• **SUPPLIED INFORMATION**:
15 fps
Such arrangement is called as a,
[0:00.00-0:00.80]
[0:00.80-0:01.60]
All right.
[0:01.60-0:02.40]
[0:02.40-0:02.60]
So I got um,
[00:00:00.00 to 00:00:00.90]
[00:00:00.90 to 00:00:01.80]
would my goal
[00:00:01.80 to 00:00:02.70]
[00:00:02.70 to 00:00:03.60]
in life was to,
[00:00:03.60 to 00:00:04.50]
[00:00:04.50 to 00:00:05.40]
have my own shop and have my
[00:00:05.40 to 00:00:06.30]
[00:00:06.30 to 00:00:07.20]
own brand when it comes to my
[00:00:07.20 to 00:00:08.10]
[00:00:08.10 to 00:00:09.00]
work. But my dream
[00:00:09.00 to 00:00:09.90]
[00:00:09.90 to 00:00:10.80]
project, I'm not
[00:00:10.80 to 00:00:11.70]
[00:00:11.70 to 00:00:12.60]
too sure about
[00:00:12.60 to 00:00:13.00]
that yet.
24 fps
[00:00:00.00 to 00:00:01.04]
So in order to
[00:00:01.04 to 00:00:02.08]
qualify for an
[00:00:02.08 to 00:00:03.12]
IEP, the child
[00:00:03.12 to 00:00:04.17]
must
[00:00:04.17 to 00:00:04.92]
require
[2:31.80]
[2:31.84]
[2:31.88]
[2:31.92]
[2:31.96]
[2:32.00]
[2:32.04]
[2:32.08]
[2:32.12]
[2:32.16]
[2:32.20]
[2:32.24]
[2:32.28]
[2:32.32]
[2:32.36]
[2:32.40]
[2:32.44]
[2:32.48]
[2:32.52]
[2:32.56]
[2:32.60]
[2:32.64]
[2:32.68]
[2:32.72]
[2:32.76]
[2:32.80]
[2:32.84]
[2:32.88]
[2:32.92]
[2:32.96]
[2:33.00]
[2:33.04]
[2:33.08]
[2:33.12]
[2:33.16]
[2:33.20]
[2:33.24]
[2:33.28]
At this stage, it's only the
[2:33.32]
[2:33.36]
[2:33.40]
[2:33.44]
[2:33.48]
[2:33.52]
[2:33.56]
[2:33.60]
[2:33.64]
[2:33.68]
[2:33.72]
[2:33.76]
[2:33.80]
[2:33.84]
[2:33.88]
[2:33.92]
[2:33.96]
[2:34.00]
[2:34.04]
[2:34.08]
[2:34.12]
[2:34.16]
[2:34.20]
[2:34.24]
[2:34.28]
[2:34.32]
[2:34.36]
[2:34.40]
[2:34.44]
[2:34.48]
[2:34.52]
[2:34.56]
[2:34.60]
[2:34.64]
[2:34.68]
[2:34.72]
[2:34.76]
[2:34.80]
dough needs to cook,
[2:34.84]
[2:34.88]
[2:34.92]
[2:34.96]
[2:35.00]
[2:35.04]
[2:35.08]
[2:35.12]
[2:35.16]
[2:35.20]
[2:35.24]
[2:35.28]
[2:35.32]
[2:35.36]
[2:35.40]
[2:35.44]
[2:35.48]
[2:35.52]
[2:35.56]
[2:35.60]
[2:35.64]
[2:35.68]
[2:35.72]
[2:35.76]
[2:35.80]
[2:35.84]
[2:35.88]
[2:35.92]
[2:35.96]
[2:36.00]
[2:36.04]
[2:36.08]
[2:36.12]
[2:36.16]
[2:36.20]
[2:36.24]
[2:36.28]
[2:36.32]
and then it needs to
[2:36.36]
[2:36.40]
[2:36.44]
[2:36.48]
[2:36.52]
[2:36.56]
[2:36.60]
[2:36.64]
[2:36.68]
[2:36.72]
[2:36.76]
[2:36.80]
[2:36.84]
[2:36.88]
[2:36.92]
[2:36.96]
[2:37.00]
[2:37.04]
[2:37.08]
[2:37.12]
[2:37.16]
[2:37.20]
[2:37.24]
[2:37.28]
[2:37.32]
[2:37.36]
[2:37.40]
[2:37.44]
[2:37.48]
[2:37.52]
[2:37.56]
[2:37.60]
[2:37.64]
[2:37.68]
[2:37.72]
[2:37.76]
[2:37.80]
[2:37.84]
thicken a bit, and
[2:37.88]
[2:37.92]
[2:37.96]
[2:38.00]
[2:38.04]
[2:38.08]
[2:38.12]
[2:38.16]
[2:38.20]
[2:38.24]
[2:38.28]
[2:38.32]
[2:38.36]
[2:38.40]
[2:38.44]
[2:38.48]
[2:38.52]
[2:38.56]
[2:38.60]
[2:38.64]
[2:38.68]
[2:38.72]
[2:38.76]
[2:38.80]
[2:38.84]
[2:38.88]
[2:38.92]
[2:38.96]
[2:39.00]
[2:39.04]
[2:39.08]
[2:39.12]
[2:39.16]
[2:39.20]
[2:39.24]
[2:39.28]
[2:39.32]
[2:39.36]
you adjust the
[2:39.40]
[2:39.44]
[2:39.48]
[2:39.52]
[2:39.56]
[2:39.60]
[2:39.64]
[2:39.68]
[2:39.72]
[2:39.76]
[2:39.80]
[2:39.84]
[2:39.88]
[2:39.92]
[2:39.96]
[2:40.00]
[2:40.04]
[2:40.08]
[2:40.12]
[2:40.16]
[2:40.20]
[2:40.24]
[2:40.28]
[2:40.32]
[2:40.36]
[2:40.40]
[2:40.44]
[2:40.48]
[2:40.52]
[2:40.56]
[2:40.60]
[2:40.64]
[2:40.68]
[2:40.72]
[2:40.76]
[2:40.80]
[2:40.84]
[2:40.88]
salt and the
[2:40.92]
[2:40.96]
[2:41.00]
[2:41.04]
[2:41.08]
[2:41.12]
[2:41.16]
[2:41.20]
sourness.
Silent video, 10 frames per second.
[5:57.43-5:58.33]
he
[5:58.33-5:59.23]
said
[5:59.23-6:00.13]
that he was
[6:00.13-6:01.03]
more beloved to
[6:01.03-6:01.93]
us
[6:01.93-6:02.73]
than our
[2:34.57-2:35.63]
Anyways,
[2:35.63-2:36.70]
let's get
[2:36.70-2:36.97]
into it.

• **WHAT TO WORK ON**: Copy the records above exactly, leaving nothing out.

• **SOLUTION FOR THIS TASK**:
15 fps
Such arrangement is called as a,
[0:00.00-0:00.80]
[0:00.80-0:01.60]
All right.
[0:01.60-0:02.40]
[0:02.40-0:02.60]
So I got um,
[00:00:00.00 to 00:00:00.90]
[00:00:00.90 to 00:00:01.80]
would my goal
[00:00:01.80 to 00:00:02.70]
[00:00:02.70 to 00:00:03.60]
in life was to,
[00:00:03.60 to 00:00:04.50]
[00:00:04.50 to 00:00:05.40]
have my own shop and have my
[00:00:05.40 to 00:00:06.30]
[00:00:06.30 to 00:00:07.20]
own brand when it comes to my
[00:00:07.20 to 00:00:08.10]
[00:00:08.10 to 00:00:09.00]
work. But my dream
[00:00:09.00 to 00:00:09.90]
[00:00:09.90 to 00:00:10.80]
project, I'm not
[00:00:10.80 to 00:00:11.70]
[00:00:11.70 to 00:00:12.60]
too sure about
[00:00:12.60 to 00:00:13.00]
that yet.
24 fps
[00:00:00.00 to 00:00:01.04]
So in order to
[00:00:01.04 to 00:00:02.08]
qualify for an
[00:00:02.08 to 00:00:03.12]
IEP, the child
[00:00:03.12 to 00:00:04.17]
must
[00:00:04.17 to 00:00:04.92]
require
[2:31.80]
[2:31.84]
[2:31.88]
[2:31.92]
[2:31.96]
[2:32.00]
[2:32.04]
[2:32.08]
[2:32.12]
[2:32.16]
[2:32.20]
[2:32.24]
[2:32.28]
[2:32.32]
[2:32.36]
[2:32.40]
[2:32.44]
[2:32.48]
[2:32.52]
[2:32.56]
[2:32.60]
[2:32.64]
[2:32.68]
[2:32.72]
[2:32.76]
[2:32.80]
[2:32.84]
[2:32.88]
[2:32.92]
[2:32.96]
[2:33.00]
[2:33.04]
[2:33.08]
[2:33.12]
[2:33.16]
[2:33.20]
[2:33.24]
[2:33.28]
At this stage, it's only the
[2:33.32]
[2:33.36]
[2:33.40]
[2:33.44]
[2:33.48]
[2:33.52]
[2:33.56]
[2:33.60]
[2:33.64]
[2:33.68]
[2:33.72]
[2:33.76]
[2:33.80]
[2:33.84]
[2:33.88]
[2:33.92]
[2:33.96]
[2:34.00]
[2:34.04]
[2:34.08]
[2:34.12]
[2:34.16]
[2:34.20]
[2:34.24]
[2:34.28]
[2:34.32]
[2:34.36]
[2:34.40]
[2:34.44]
[2:34.48]
[2:34.52]
[2:34.56]
[2:34.60]
[2:34.64]
[2:34.68]
[2:34.72]
[2:34.76]
[2:34.80]
dough needs to cook,
[2:34.84]
[2:34.88]
[2:34.92]
[2:34.96]
[2:35.00]
[2:35.04]
[2:35.08]
[2:35.12]
[2:35.16]
[2:35.20]
[2:35.24]
[2:35.28]
[2:35.32]
[2:35.36]
[2:35.40]
[2:35.44]
[2:35.48]
[2:35.52]
[2:35.56]
[2:35.60]
[2:35.64]
[2:35.68]
[2:35.72]
[2:35.76]
[2:35.80]
[2:35.84]
[2:35.88]
[2:35.92]
[2:35.96]
[2:36.00]
[2:36.04]
[2:36.08]
[2:36.12]
[2:36.16]
[2:36.20]
[2:36.24]
[2:36.28]
[2:36.32]
and then it needs to
[2:36.36]
[2:36.40]
[2:36.44]
[2:36.48]
[2:36.52]
[2:36.56]
[2:36.60]
[2:36.64]
[2:36.68]
[2:36.72]
[2:36.76]
[2:36.80]
[2:36.84]
[2:36.88]
[2:36.92]
[2:36.96]
[2:37.00]
[2:37.04]
[2:37.08]
[2:37.12]
[2:37.16]
[2:37.20]
[2:37.24]
[2:37.28]
[2:37.32]
[2:37.36]
[2:37.40]
[2:37.44]
[2:37.48]
[2:37.52]
[2:37.56]
[2:37.60]
[2:37.64]
[2:37.68]
[2:37.72]
[2:37.76]
[2:37.80]
[2:37.84]
thicken a bit, and
[2:37.88]
[2:37.92]
[2:37.96]
[2:38.00]
[2:38.04]
[2:38.08]
[2:38.12]
[2:38.16]
[2:38.20]
[2:38.24]
[2:38.28]
[2:38.32]
[2:38.36]
[2:38.40]
[2:38.44]
[2:38.48]
[2:38.52]
[2:38.56]
[2:38.60]
[2:38.64]
[2:38.68]
[2:38.72]
[2:38.76]
[2:38.80]
[2:38.84]
[2:38.88]
[2:38.92]
[2:38.96]
[2:39.00]
[2:39.04]
[2:39.08]
[2:39.12]
[2:39.16]
[2:39.20]
[2:39.24]
[2:39.28]
[2:39.32]
[2:39.36]
you adjust the
[2:39.40]
[2:39.44]
[2:39.48]
[2:39.52]
[2:39.56]
[2:39.60]
[2:39.64]
[2:39.68]
[2:39.72]
[2:39.76]
[2:39.80]
[2:39.84]
[2:39.88]
[2:39.92]
[2:39.96]
[2:40.00]
[2:40.04]
[2:40.08]
[2:40.12]
[2:40.16]
[2:40.20]
[2:40.24]
[2:40.28]
[2:40.32]
[2:40.36]
[2:40.40]
[2:40.44]
[2:40.48]
[2:40.52]
[2:40.56]
[2:40.60]
[2:40.64]
[2:40.68]
[2:40.72]
[2:40.76]
[2:40.80]
[2:40.84]
[2:40.88]
salt and the
[2:40.92]
[2:40.96]
[2:41.00]
[2:41.04]
[2:41.08]
[2:41.12]
[2:41.16]
[2:41.20]
sourness.
Silent video, 10 frames per second.
[5:57.43-5:58.33]
he
[5:58.33-5:59.23]
said
[5:59.23-6:00.13]
that he was
[6:00.13-6:01.03]
more beloved to
[6:01.03-6:01.93]
us
[6:01.93-6:02.73]
than our
[2:34.57-2:35.63]
Anyways,
[2:35.63-2:36.70]
let's get
[2:36.70-2:36.97]
into it.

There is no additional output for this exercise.